**TASK GOAL**
All of the records should be reproduced word for word, but no images may appear in the copy.

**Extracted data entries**
===
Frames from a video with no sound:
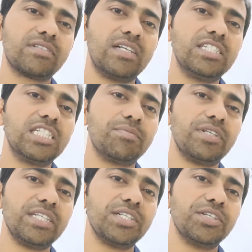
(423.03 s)

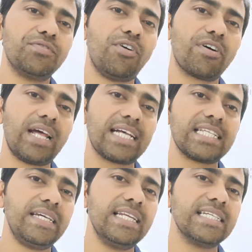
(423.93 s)
consecutively for
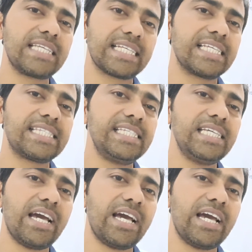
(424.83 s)
SLST English SSC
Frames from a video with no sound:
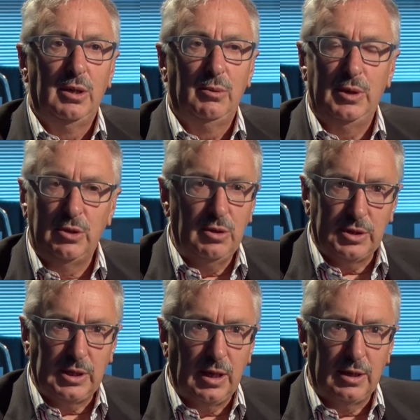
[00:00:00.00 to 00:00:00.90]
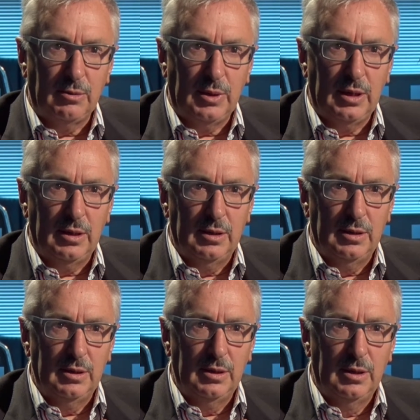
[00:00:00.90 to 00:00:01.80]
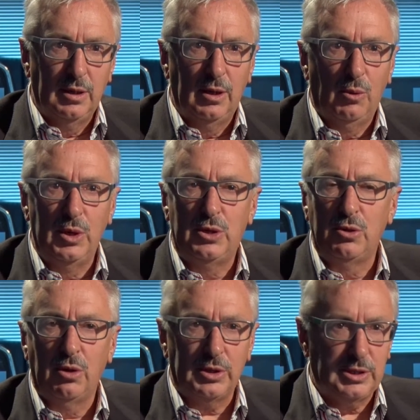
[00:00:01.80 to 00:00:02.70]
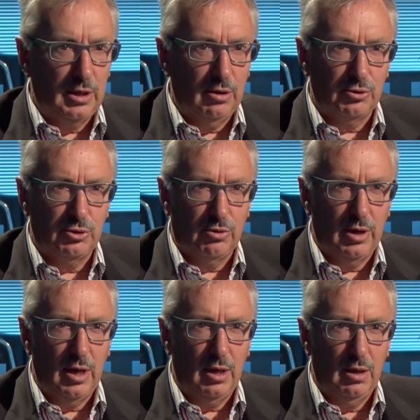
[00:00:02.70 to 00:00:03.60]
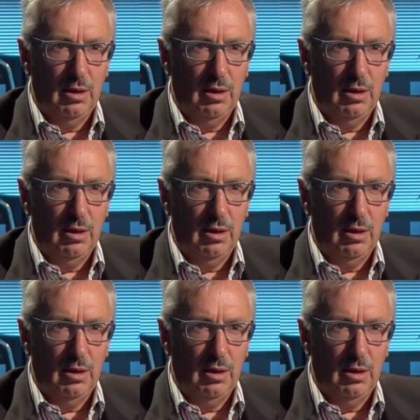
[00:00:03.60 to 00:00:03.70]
we do not sell underwear. We do not sell lingerie.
===
**EXPECTED ANSWER**
Frames from a video with no sound:
(423.03 s)

(423.93 s)
consecutively for
(424.83 s)
SLST English SSC
Frames from a video with no sound:
[00:00:00.00 to 00:00:00.90]
[00:00:00.90 to 00:00:01.80]
[00:00:01.80 to 00:00:02.70]
[00:00:02.70 to 00:00:03.60]
[00:00:03.60 to 00:00:03.70]
we do not sell underwear. We do not sell lingerie.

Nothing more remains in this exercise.